The way that such probabilities are generated is rather complex and sits at the heart of the LLM technologies. One thing the model tries to do is to quantify the semantic meanings in a way that enables easy comparison. This brings us to the concept of vector embeddings. Essentially, given an expression, the language model create a vector of floating point numbers that carries the expression's semantic meanings. Usually a short expression could be much longer in length when converted to embeddings. This makes sense because our language is a medium that carries rich information in compact form; it requires more effort to represent all the semantic meanings with numbers, which is a fundamentally different medium.

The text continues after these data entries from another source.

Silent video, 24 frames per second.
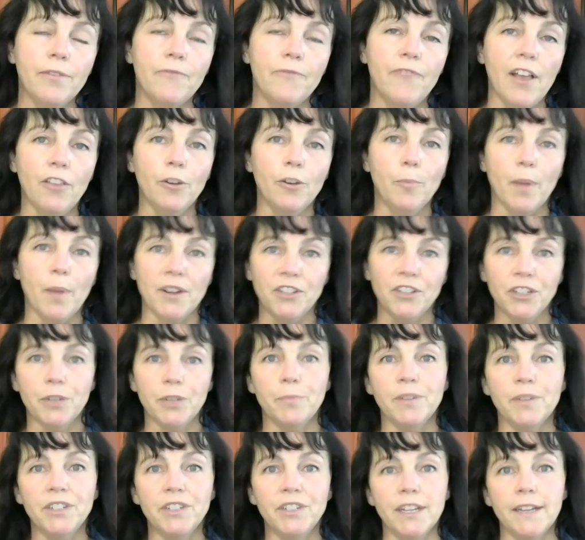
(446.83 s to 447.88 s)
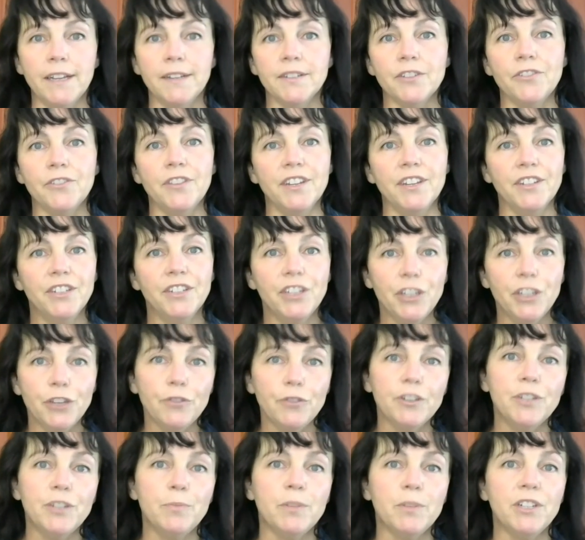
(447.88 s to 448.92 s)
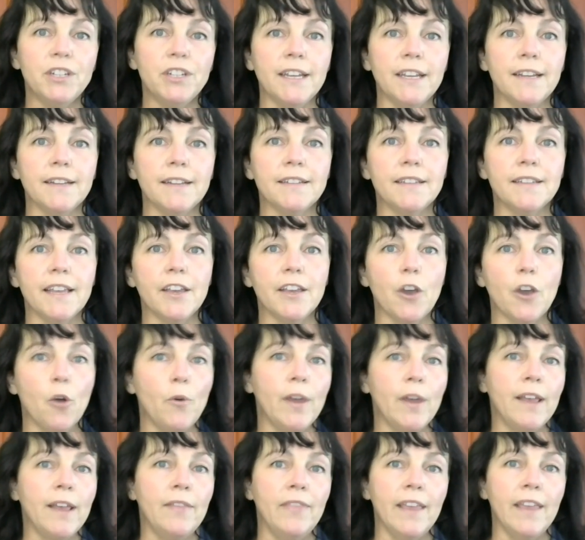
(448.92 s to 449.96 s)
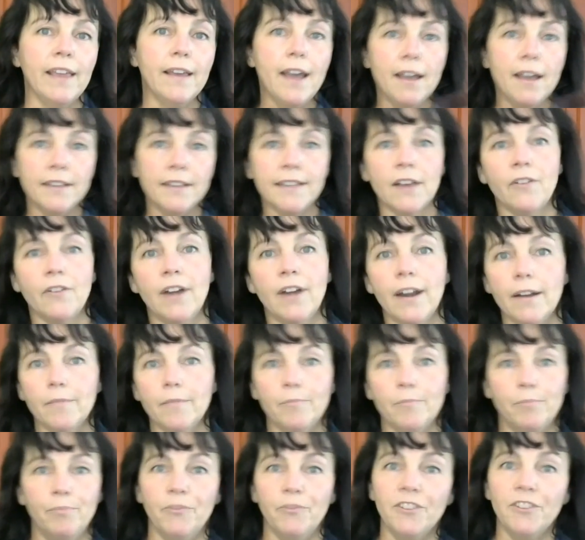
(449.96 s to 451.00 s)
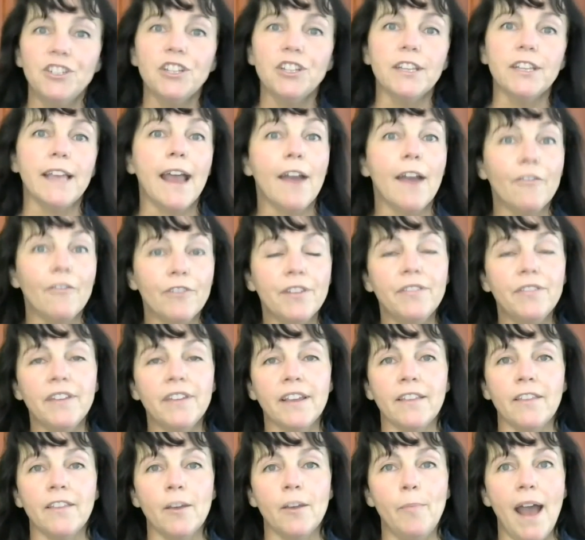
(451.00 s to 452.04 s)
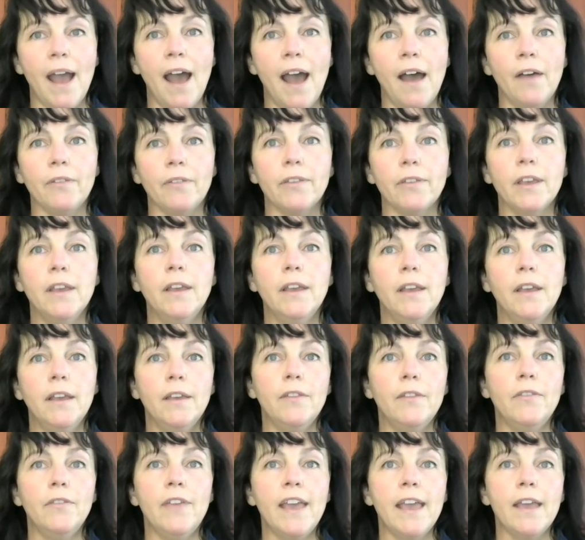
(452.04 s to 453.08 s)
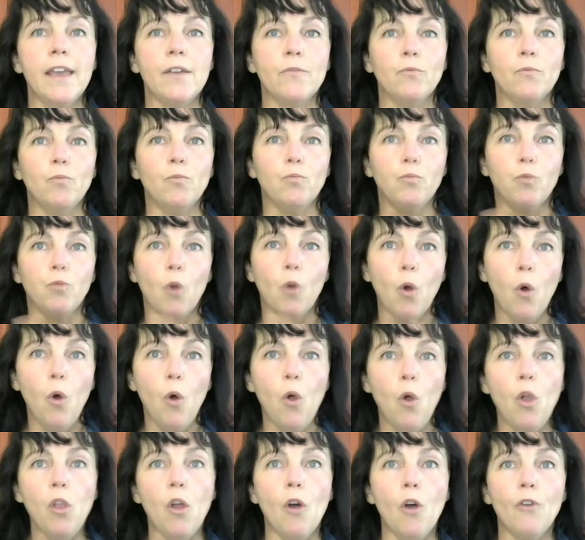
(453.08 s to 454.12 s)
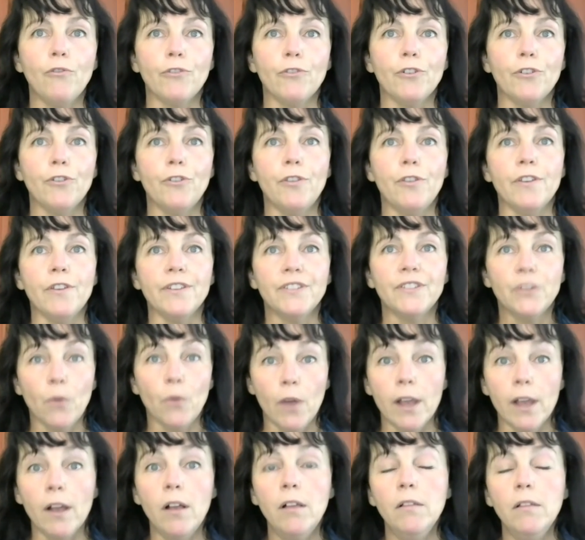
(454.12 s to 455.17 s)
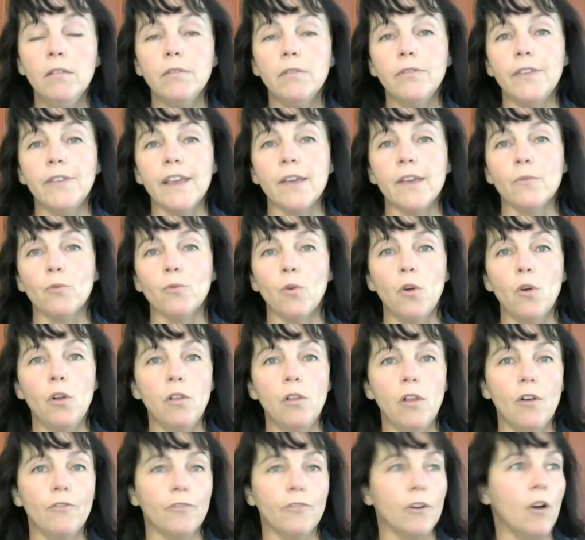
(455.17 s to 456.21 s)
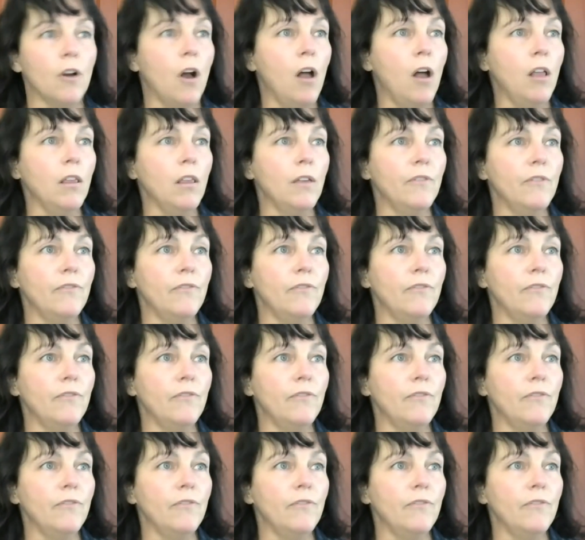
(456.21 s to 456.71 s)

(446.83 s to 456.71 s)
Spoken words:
feller buncher machines, or these huge machines. They go in, they cut down virtually everything in their path. They roll over the soil, they roll over all of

One consequence of this next-word-prediction methodology is that under the hood the model does not have awareness of the semantic meaning of the content that it is generating. This is why the model has been observed to perform badly on even the most simple arithmetic operations - predicting the next word is not exactly the best way to do math.
There are still many behaviors of LLMs that we are still trying to understand. Their ability to produce such coherent responses came as much of a surprise to us. After all, they are just trying to predict the next word. LLMs are difficult to analyze also because of the fact that it falls out of the traditional machine learning paradigm: before deep learning, ML models tried to avoid overfitting - using too many training data that the model preforms almost perfectly during training but poorly when it needs to generalize to testing data. However, with the advent of deep learning, somehow by feeding the model an enormous amount of data (way more than what was traditionally defined as overfitting), the model seems to be able to not only memorize the training data but also synthesize them in interesting ways that allow them to generalize very well.
This of course is a very simplified and basic explanation of how LLMs work. I hope to give you a general idea so that when you work with LLMs and calling the APIs you have a better idea of what's going on under the hood. This field is drastically changing and the same principles might not apply tomorrow. This is what makes the field exciting.